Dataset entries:
+++++

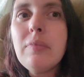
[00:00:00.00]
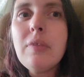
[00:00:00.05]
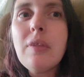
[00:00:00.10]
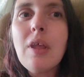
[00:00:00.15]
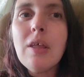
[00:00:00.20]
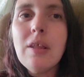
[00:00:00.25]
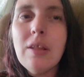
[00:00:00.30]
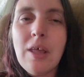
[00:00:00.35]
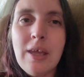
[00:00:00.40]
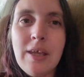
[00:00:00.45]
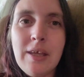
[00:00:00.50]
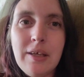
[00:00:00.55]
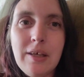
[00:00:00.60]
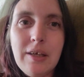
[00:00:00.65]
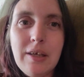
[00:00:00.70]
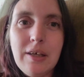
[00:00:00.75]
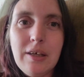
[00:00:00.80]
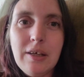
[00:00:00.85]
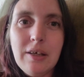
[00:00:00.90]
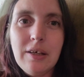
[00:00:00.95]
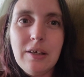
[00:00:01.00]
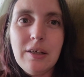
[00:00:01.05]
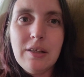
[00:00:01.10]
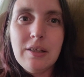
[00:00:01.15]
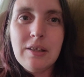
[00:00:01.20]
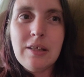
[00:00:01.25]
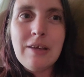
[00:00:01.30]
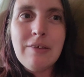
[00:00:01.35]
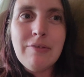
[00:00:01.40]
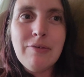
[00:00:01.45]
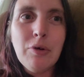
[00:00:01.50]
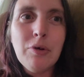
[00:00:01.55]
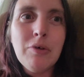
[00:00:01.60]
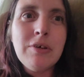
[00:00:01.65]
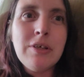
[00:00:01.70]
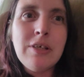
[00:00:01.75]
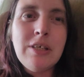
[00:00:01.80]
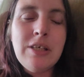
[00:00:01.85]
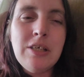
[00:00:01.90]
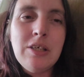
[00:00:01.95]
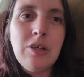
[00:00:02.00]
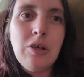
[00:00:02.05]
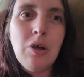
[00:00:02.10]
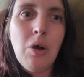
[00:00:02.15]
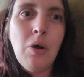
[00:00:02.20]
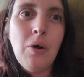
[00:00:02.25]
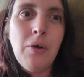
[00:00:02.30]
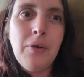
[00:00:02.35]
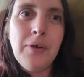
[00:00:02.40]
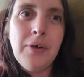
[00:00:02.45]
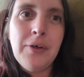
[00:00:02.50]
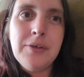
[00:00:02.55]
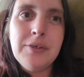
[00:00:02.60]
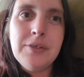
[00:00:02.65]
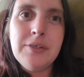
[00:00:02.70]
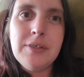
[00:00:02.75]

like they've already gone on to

+++++

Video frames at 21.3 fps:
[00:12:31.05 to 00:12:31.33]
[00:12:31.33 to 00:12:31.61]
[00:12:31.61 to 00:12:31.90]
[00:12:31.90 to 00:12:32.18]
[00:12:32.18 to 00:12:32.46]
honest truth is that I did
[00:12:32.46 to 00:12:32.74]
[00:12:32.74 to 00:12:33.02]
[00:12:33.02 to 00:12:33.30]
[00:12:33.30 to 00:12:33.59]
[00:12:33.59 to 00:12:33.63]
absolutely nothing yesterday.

+++++

In the data above, start at the line holding "[00:00:00.00]" and stop after the line holding "[00:00:02.15]"; write out those lines exactly, without pictures.

[00:00:00.00]
[00:00:00.05]
[00:00:00.10]
[00:00:00.15]
[00:00:00.20]
[00:00:00.25]
[00:00:00.30]
[00:00:00.35]
[00:00:00.40]
[00:00:00.45]
[00:00:00.50]
[00:00:00.55]
[00:00:00.60]
[00:00:00.65]
[00:00:00.70]
[00:00:00.75]
[00:00:00.80]
[00:00:00.85]
[00:00:00.90]
[00:00:00.95]
[00:00:01.00]
[00:00:01.05]
[00:00:01.10]
[00:00:01.15]
[00:00:01.20]
[00:00:01.25]
[00:00:01.30]
[00:00:01.35]
[00:00:01.40]
[00:00:01.45]
[00:00:01.50]
[00:00:01.55]
[00:00:01.60]
[00:00:01.65]
[00:00:01.70]
[00:00:01.75]
[00:00:01.80]
[00:00:01.85]
[00:00:01.90]
[00:00:01.95]
[00:00:02.00]
[00:00:02.05]
[00:00:02.10]
[00:00:02.15]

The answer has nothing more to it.